I'd expect the shutter will be unchanged from the 5D MkIII. I'm on my third shutter in my 5D MkIII. They tend to last around 130k. CPS verifies this is fairly typical. You might get lucky and get one that will do a million clicks and still run fine.

-pw


----------



## jcr (Sep 11, 2016)

pwp said:


> I'd expect the shutter will be unchanged from the 5D MkIII. I'm on my third shutter in my 5D MkIII. They tend to last around 130k. CPS verifies this is fairly typical. You might get lucky and get one that will do a million clicks and still run fine.
> 
> -pw



What did it cost you to get the shutter replaced ?


----------



## pwp (Sep 11, 2016)

I can never remember.

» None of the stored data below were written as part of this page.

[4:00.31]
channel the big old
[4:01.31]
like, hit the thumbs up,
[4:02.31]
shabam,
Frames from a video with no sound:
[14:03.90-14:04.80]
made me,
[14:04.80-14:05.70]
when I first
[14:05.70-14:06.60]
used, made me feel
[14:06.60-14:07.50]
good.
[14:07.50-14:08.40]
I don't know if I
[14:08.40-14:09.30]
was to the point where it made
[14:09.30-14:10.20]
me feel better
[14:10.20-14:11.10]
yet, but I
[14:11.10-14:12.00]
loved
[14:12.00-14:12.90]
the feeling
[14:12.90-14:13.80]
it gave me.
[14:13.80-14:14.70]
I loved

It's a relatively modest amount, the inconvenience is a greater cost. 
Maybe around $300. That's a potentially unreliable guess.

Short shutter life of 5 Series bodies hardens my resolve to get a 1DX MkII. 

-pw


----------



## cphoto (Sep 11, 2016)

Same as Mark III: 150,000 

But I hope the real life number will be much higher: both of my MK IIIs have more than 350,000 each right now ( touching on wood! ).

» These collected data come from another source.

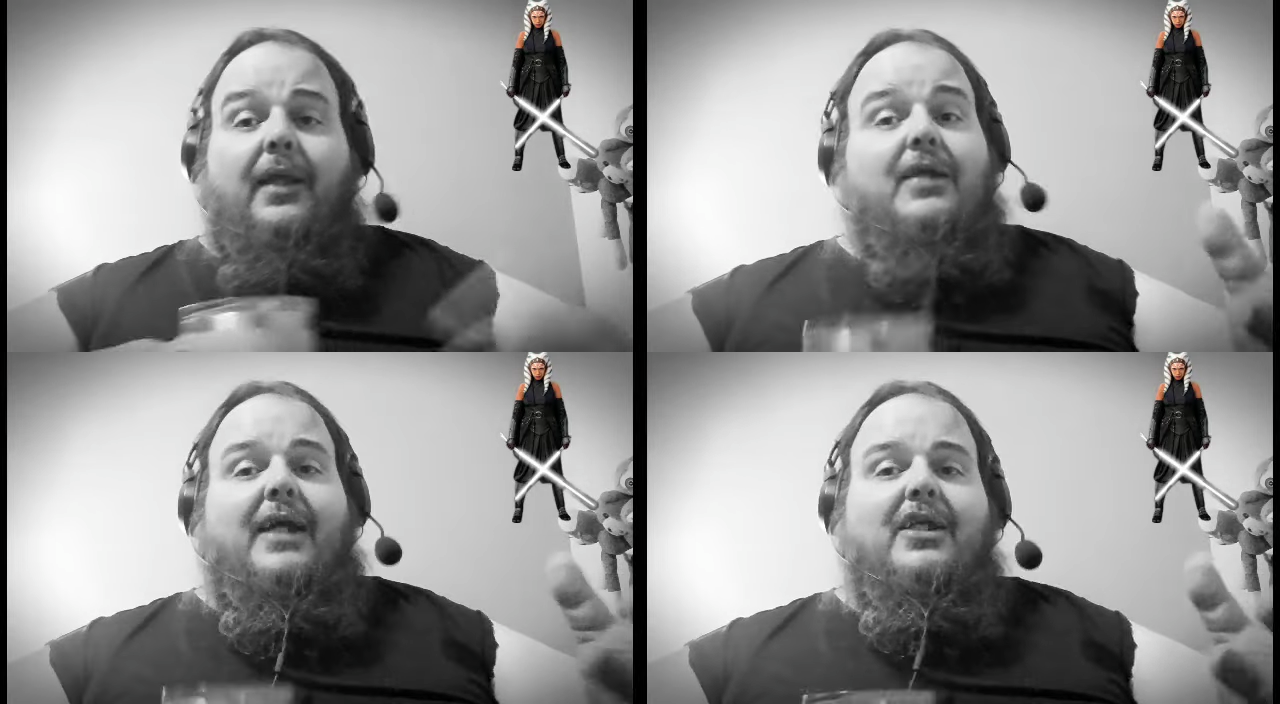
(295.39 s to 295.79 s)

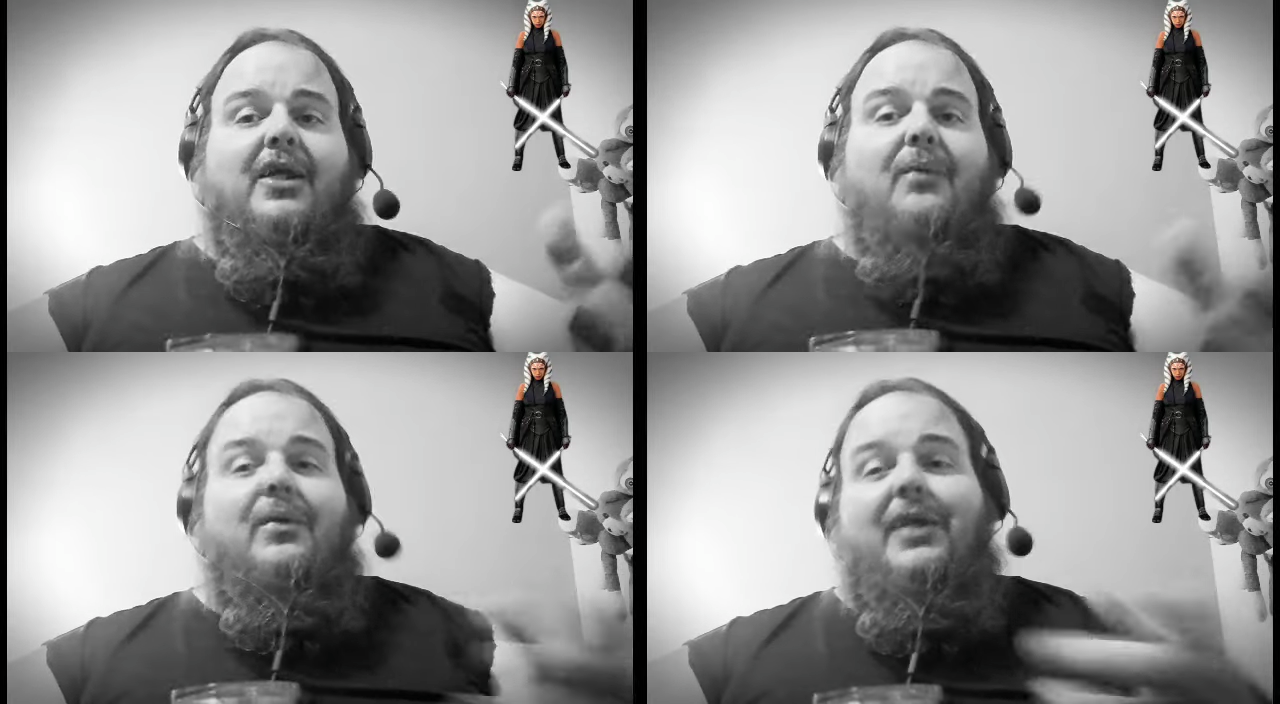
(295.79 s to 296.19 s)
there's
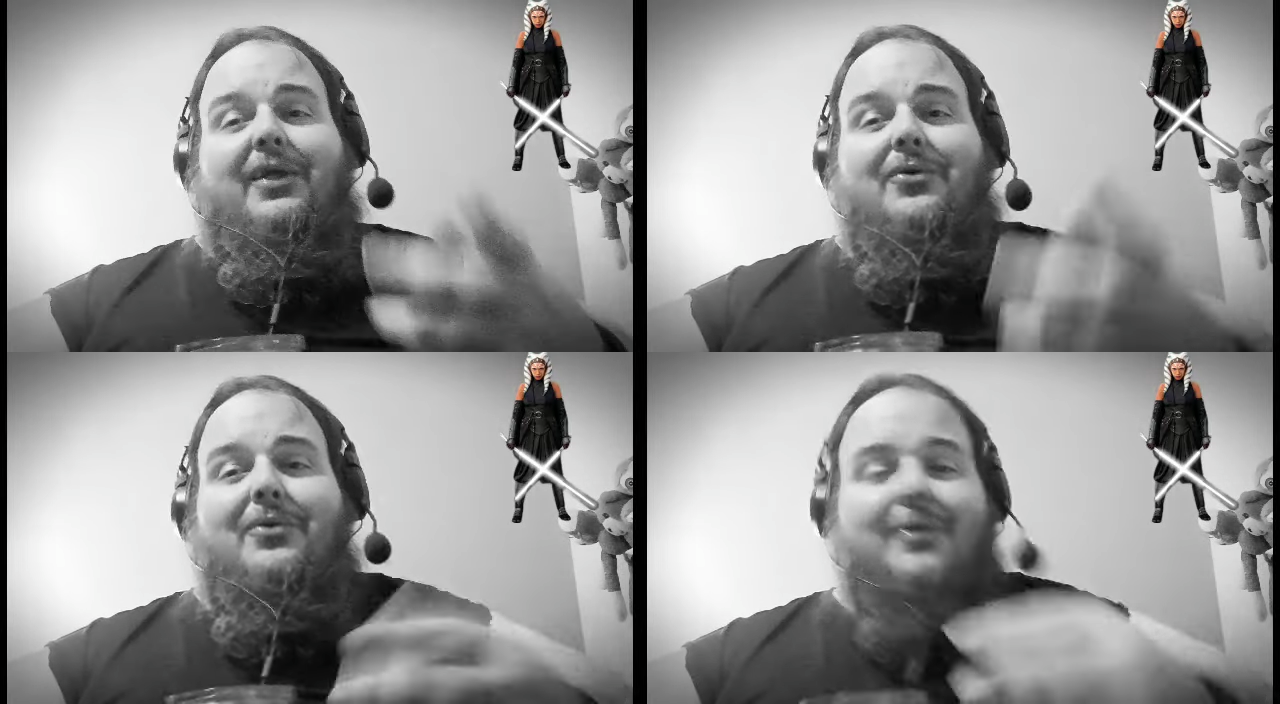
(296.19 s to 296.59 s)
actually a
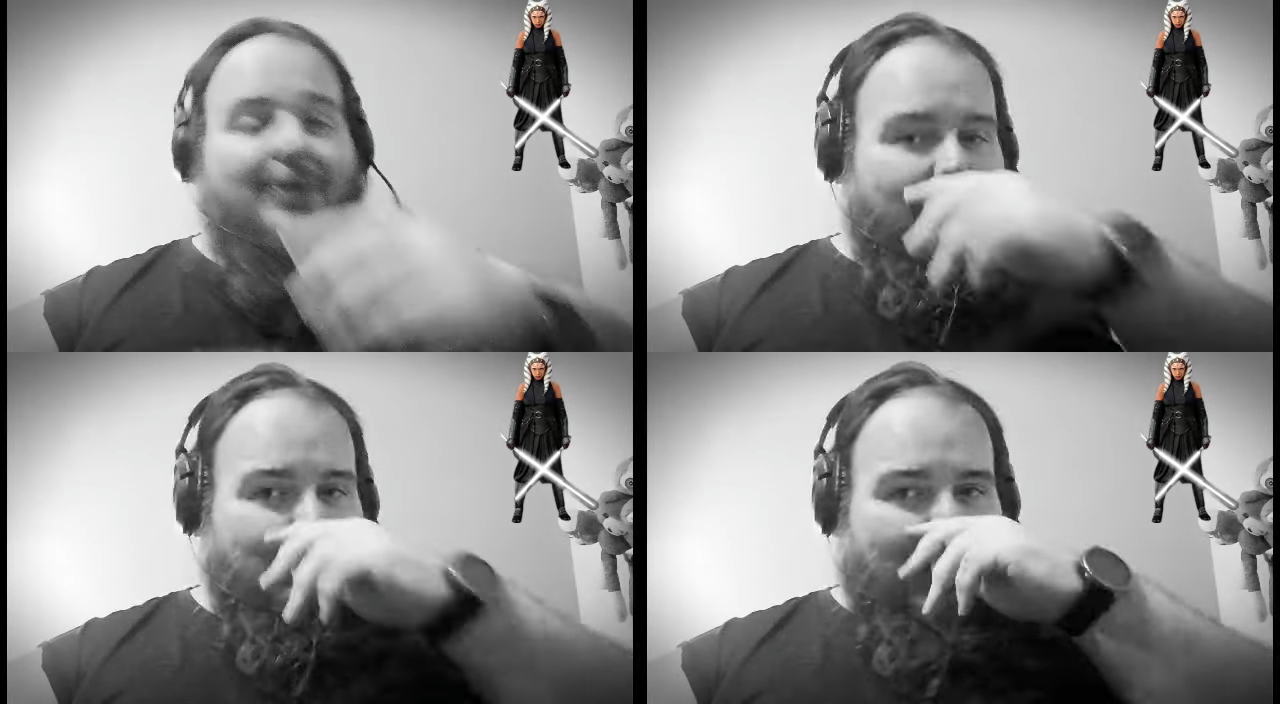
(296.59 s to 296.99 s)
really cool
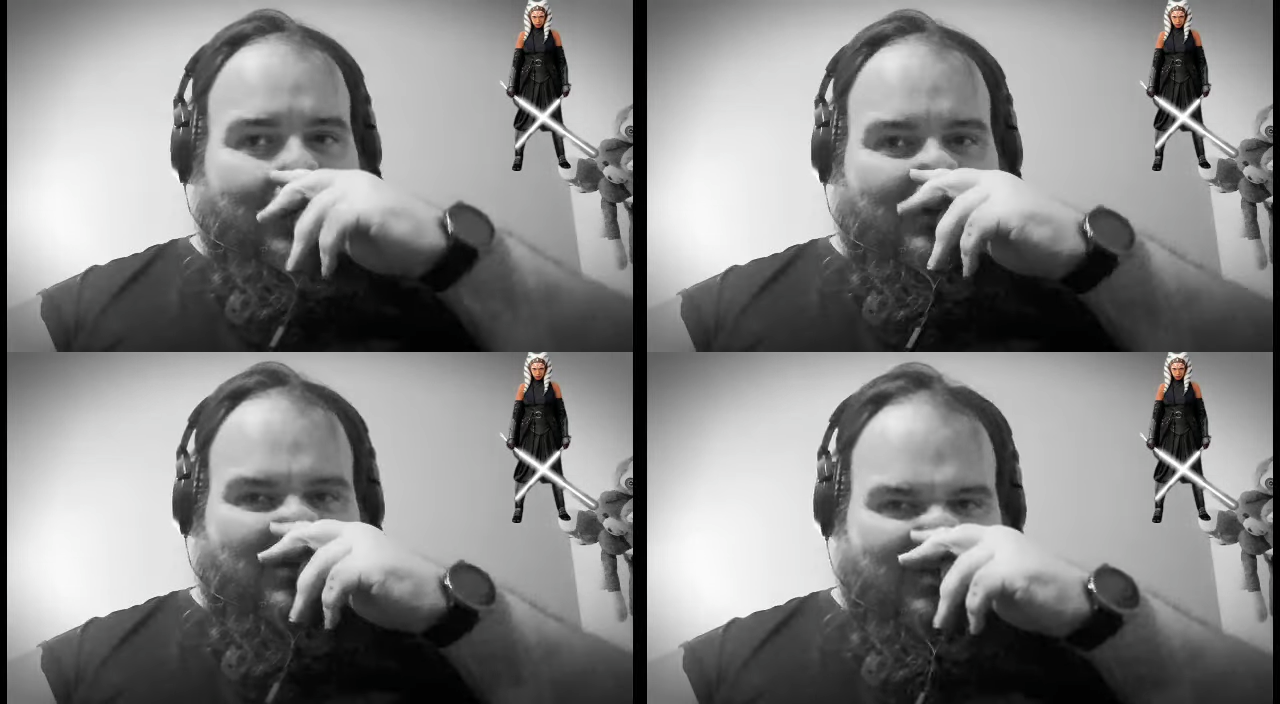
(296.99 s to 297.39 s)

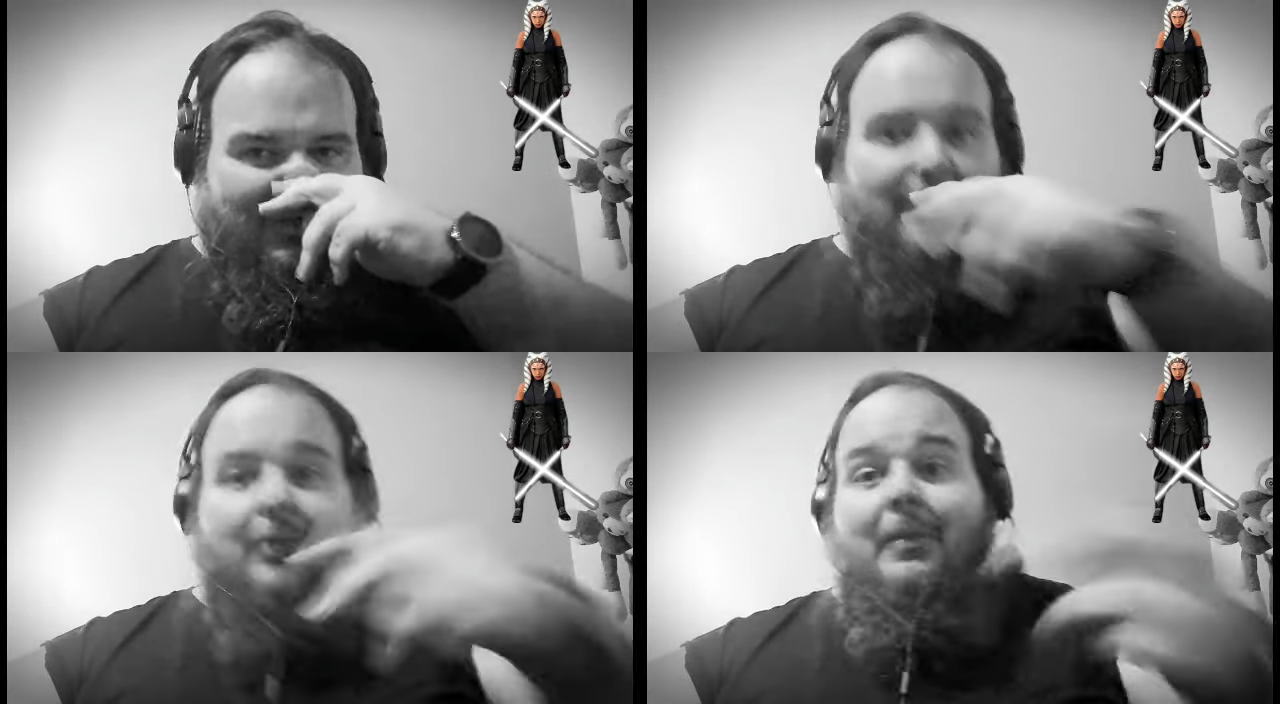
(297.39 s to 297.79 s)
battle
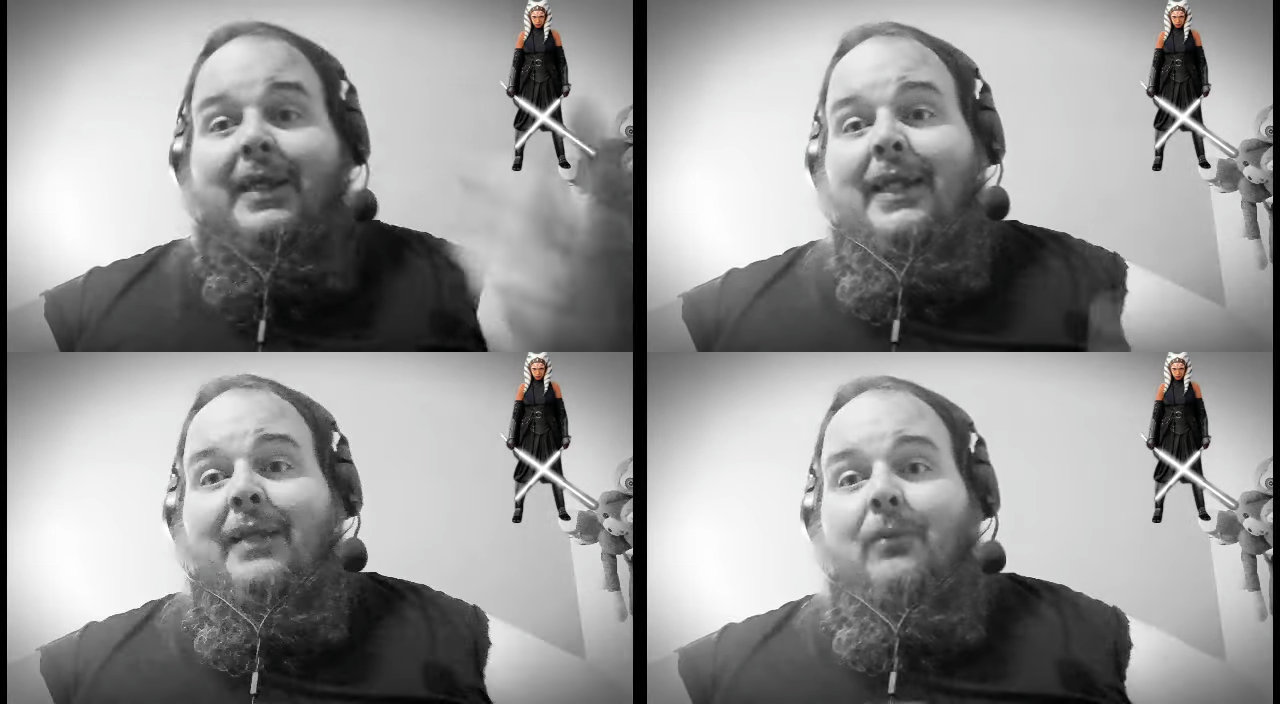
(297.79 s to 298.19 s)
near the
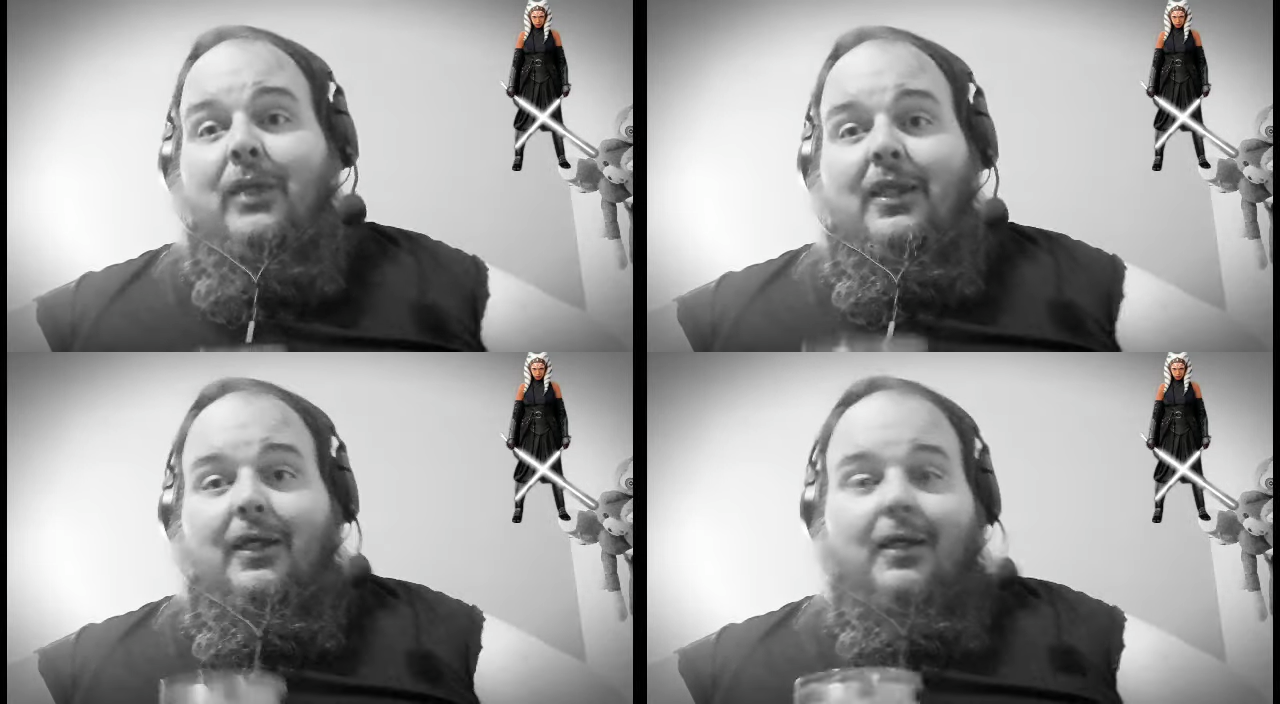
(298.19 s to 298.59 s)
beginning
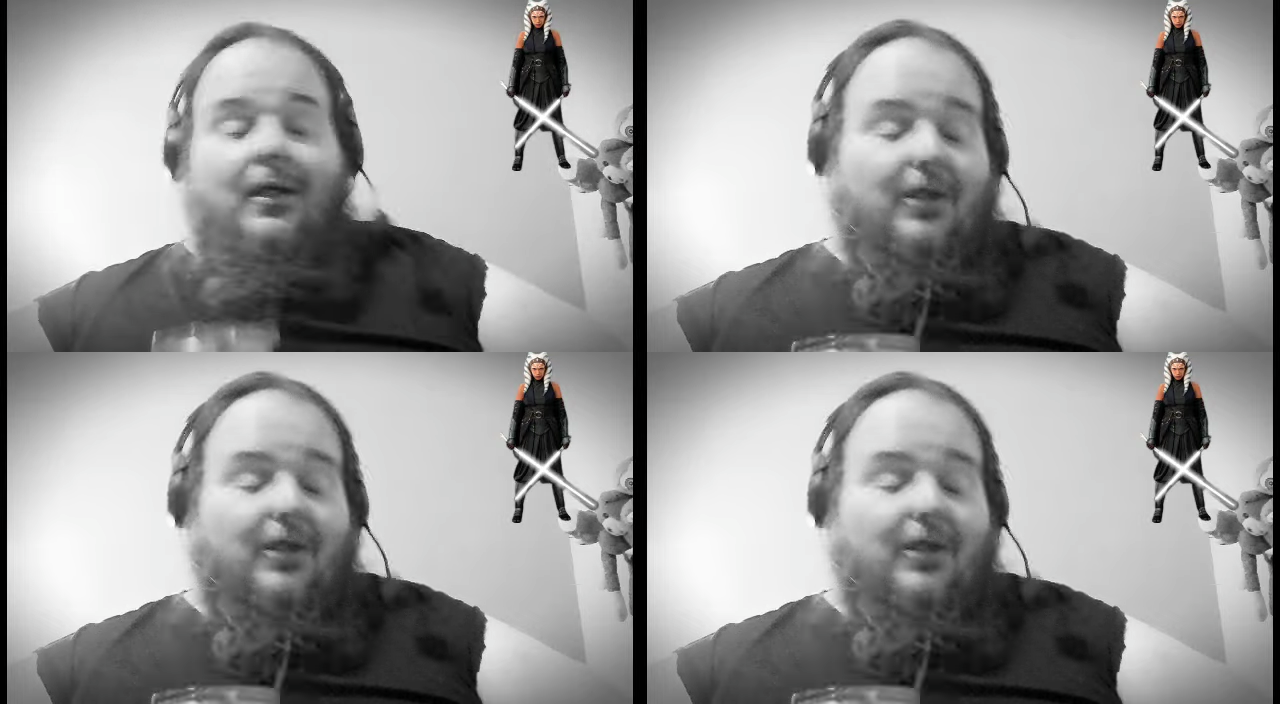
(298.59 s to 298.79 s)
with uh,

CPS did not give me any option than replacing the shutter on my 7D when I sent it for cleaning and they saw the 177K actuations; cost to replace the shutter was $380, mostly labor cost.

-Christophe


----------



## Deleted member 378221 (Sep 11, 2016)

cphoto said:


> CPS did not give me any option than replacing the shutter on my 7D when I sent it for cleaning and they saw the 177K actuations; cost to replace the shutter was $380, mostly labor cost.


This seems like a ripoff. You sent in in for cleaning and they mandatorily replaced the shutter even though it was still running fine? No way I would have agreed to that...


----------



## jcr (Sep 11, 2016)

Well it's good to know that some people had over 200k click on the Mark III. I'm sure the mark IV will last me a long time. 


When I sold my Mark III it only had 41,000 clicks on it and I had it three weeks before street date. I plan on keeping my Mark IV longer this time.


----------



## xps (Sep 11, 2016)

Mine 5DIII shutter was replaced for about 500€ back in 2014 inclusive readjustment and sensor cleaning here in Germany.cThe reason was an scratching noise when the mirror moved back, caused by dust.


----------



## cphoto (Sep 11, 2016)

Loibisch said:


> cphoto said:
> 
> 
> > CPS did not give me any option than replacing the shutter on my 7D when I sent it for cleaning and they saw the 177K actuations; cost to replace the shutter was $380, mostly labor cost.
> ...



This is what I got from CPS at the time: at 257K actuations I knew it was a question of days before the shutter would fail, so I agreed to the replacement.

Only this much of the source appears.